World Bulletin/News Desk
China will release corn and rice from state reserves to help tame inflation and reduce imports as the worst U.S. drought in half a century pushes corn prices to global records, creating fears of a world food crisis.
Friday's announcement was the first release since September last year, when China said it would sell 3.7 million tonnes of state corn to keep inflation under control.
The release may prompt Chinese importers to cancel shipments in the near term and take some pressure off international corn prices, which set a new all-time high on Friday as the U.S. government slashed its estimate of the size of the crop in the world's top grain exporter.
"Bottom line - rationing is in full force, and given the continually declining state of the U.S. corn crop, more will be needed," said Christopher Narayanan, head of agricultural commodities research at Societe Generale.
China's State Administration of Grain did not specify the volume of corn or rice to be released from reserves. The Grain Reserves Corp will be responsible for selling the crops, but no details were given on the timing.
Some traders estimated the government might sell around 2 million tonnes to help stabilize prices ahead of the harvest, when supply is usually tight.

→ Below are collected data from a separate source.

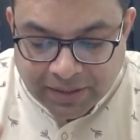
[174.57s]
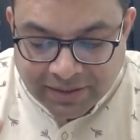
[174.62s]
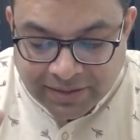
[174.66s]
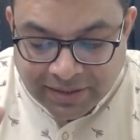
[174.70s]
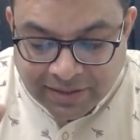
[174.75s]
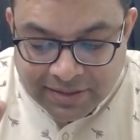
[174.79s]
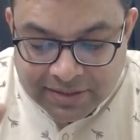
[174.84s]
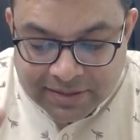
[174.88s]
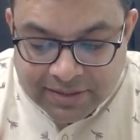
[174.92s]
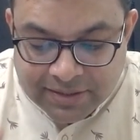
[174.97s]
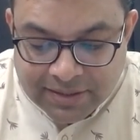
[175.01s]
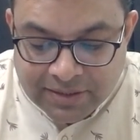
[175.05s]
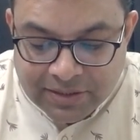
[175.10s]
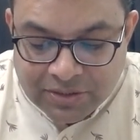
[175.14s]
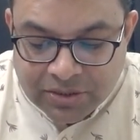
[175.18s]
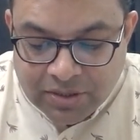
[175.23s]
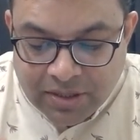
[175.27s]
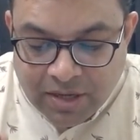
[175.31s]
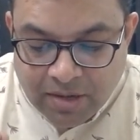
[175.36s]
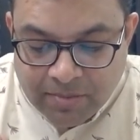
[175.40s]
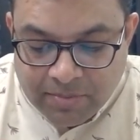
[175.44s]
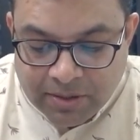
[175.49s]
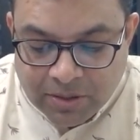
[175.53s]
The
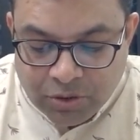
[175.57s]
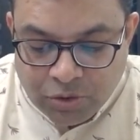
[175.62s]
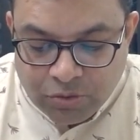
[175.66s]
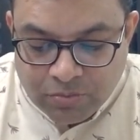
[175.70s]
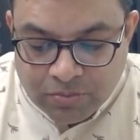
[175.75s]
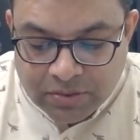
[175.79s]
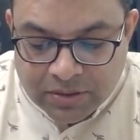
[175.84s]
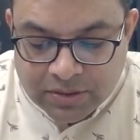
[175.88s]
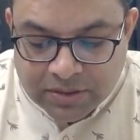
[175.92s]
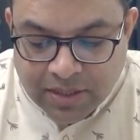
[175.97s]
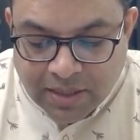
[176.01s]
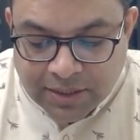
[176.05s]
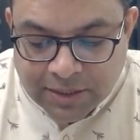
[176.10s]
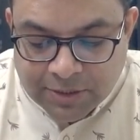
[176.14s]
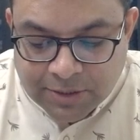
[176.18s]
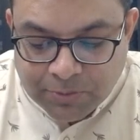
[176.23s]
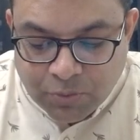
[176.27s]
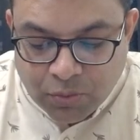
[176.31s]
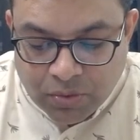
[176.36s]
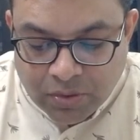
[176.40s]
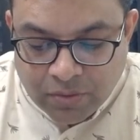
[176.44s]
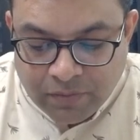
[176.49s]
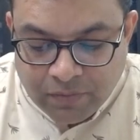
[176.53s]
distinction among humans are
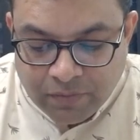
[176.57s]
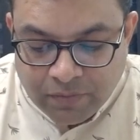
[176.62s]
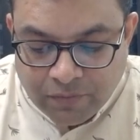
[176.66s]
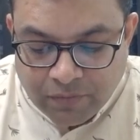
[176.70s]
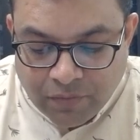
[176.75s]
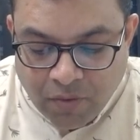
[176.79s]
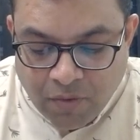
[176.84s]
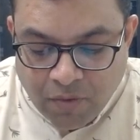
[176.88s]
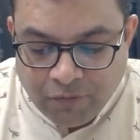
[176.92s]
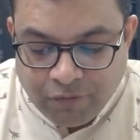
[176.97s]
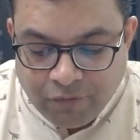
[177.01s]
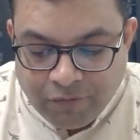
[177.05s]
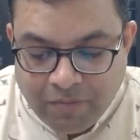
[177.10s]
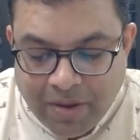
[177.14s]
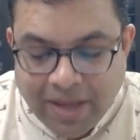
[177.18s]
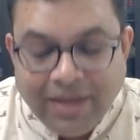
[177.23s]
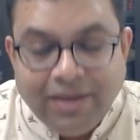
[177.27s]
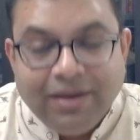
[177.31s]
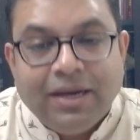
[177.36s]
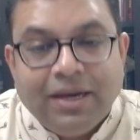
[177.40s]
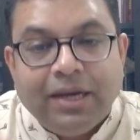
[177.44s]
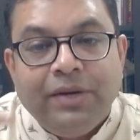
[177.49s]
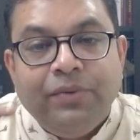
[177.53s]
spoken of
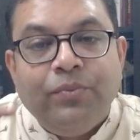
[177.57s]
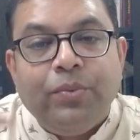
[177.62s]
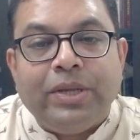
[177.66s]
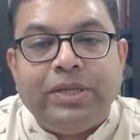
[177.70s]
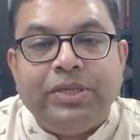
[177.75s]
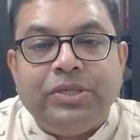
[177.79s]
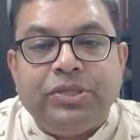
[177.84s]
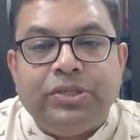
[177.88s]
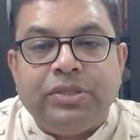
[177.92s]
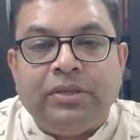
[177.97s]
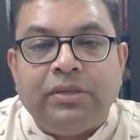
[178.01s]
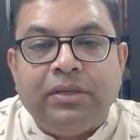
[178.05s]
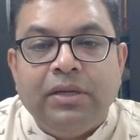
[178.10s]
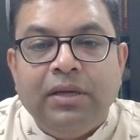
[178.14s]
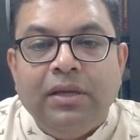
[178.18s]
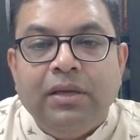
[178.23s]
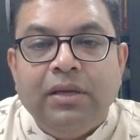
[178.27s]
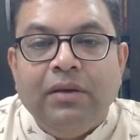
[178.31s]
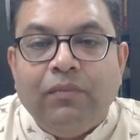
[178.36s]
by convention.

Beijing will probably need to replenish reserves towards the end of the year, and therefore the release will have only a limited impact on prices.
"It can help stabilize the market somewhat, but the volume is too small compared with the 10 million to 15 million tonnes of monthly consumption nationwide," said Xu Wenjie, an analyst with Zheshang Futures Co.

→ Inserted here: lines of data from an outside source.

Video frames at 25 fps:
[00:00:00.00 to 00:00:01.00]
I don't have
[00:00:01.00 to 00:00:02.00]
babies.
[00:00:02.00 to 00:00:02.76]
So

Domestic corn futures on the Dalian Commodity Exchange have risen 12 percent this year to around 2,400 yuan ($380) on Friday, just off the year-high of 2,429 yuan touched on July 16.
China, once self-sufficient in corn, has become a major importer in recent years as incomes rise for the growing population and people eat more meat.

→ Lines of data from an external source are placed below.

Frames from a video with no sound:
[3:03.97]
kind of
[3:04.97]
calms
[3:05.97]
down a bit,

Increasing livestock herds have made China the world's second-largest consumer of corn and it has been buying aggressively during price declines.
A report by the U.S. Department of Agriculture (USDA) on Friday raised its forecast for China's corn crop this year by 2.5 percent to 200 million tonnes.
"With USDA raising its Chinese corn production estimate ... it certainly makes sense to release some corn from reserves," Narayanan said, noting that the USDA also cut its estimate of Chinese corn imports by 3 million tonnes to 2 million.